# Exercise brief
Look through the entries that follow and return each line that has the string "frames".

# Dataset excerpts
====

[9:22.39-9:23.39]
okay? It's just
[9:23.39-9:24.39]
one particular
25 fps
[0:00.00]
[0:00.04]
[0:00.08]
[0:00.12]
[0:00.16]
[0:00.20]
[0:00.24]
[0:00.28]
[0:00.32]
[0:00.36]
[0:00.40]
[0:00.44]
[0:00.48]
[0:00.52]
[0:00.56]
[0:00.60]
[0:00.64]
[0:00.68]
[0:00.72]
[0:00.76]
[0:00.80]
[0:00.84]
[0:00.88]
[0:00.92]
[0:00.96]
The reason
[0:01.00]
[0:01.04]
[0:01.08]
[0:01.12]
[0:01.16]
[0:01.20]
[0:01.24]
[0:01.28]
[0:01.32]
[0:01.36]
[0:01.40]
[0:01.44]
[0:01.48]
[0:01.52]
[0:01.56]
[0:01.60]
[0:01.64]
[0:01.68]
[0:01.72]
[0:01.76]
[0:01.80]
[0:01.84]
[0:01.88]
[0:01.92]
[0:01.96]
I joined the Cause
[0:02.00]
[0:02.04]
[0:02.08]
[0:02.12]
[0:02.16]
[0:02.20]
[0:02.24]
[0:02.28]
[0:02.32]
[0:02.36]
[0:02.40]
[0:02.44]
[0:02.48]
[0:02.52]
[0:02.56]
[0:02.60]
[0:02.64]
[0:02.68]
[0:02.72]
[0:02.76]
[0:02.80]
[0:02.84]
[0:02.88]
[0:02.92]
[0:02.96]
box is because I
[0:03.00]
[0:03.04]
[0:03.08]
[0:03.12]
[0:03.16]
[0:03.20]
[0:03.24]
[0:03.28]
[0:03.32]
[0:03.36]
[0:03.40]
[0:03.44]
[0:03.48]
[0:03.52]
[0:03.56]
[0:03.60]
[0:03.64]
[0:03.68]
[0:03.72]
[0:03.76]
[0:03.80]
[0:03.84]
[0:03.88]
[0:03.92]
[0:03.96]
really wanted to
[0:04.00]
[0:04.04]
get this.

====

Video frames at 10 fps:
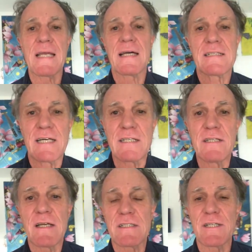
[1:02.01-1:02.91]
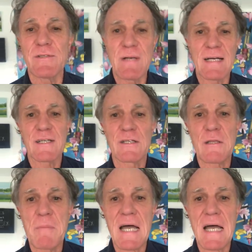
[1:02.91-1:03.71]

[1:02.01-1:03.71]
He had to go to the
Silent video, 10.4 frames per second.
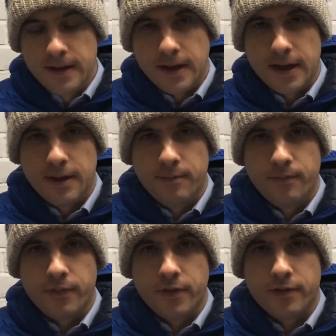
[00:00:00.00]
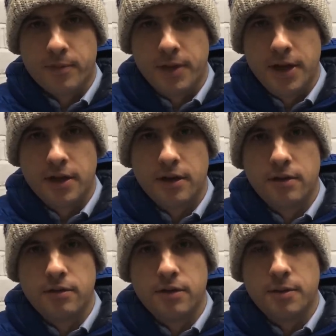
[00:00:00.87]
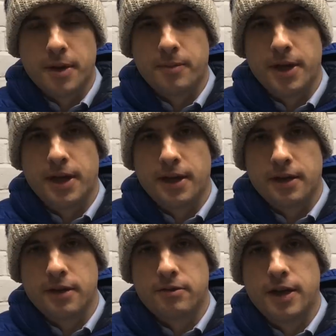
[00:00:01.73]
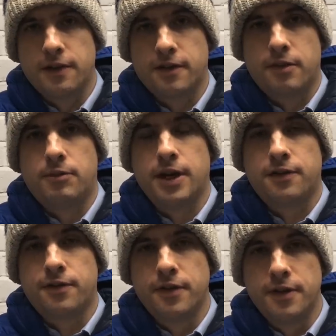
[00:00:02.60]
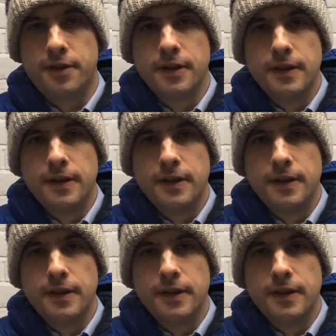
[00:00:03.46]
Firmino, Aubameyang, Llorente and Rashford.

====

# Exercise answer
Video frames at 10 fps:
Silent video, 10.4 frames per second.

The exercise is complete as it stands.